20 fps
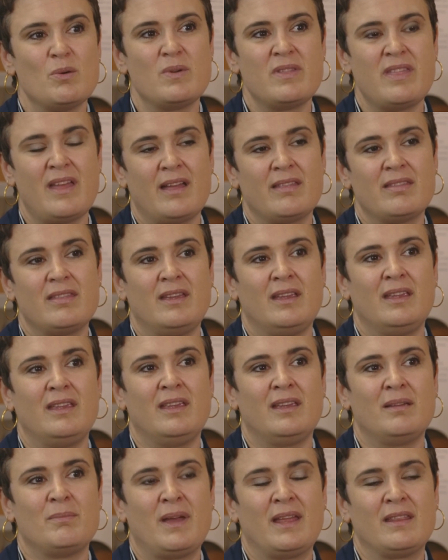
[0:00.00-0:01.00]
without
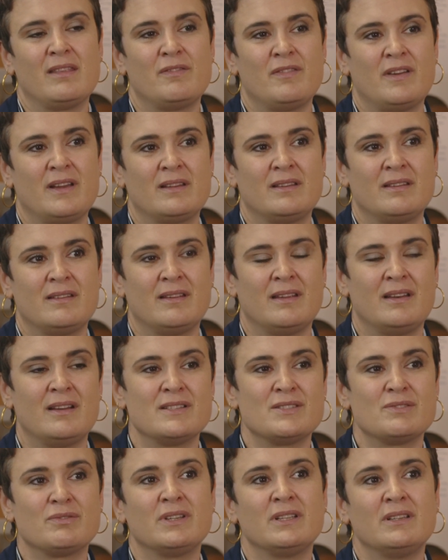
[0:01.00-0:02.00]
thinking about the fact that
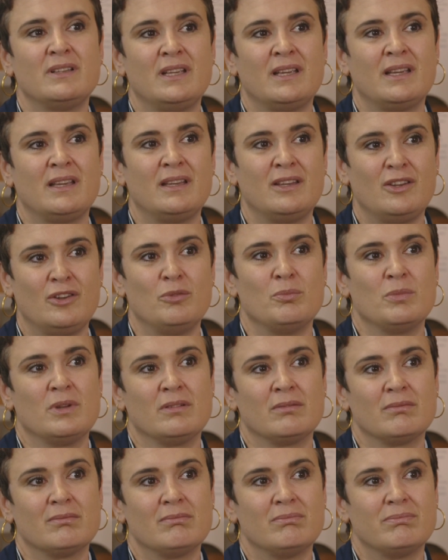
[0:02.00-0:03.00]
it's really a
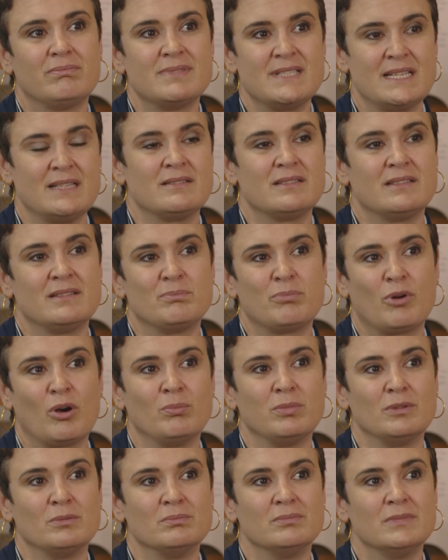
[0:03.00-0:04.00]
human-centred
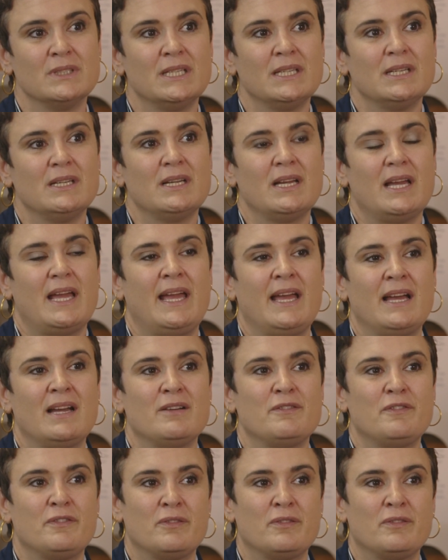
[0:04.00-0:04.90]
problem. Uh,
┄┄┄┄┄┄┄┄┄┄┄┄┄┄┄┄┄┄┄┄
▶ Task directions
Type the records out again in full, exactly, with each picture omitted.

▶ Output
20 fps
[0:00.00-0:01.00]
without
[0:01.00-0:02.00]
thinking about the fact that
[0:02.00-0:03.00]
it's really a
[0:03.00-0:04.00]
human-centred
[0:04.00-0:04.90]
problem. Uh,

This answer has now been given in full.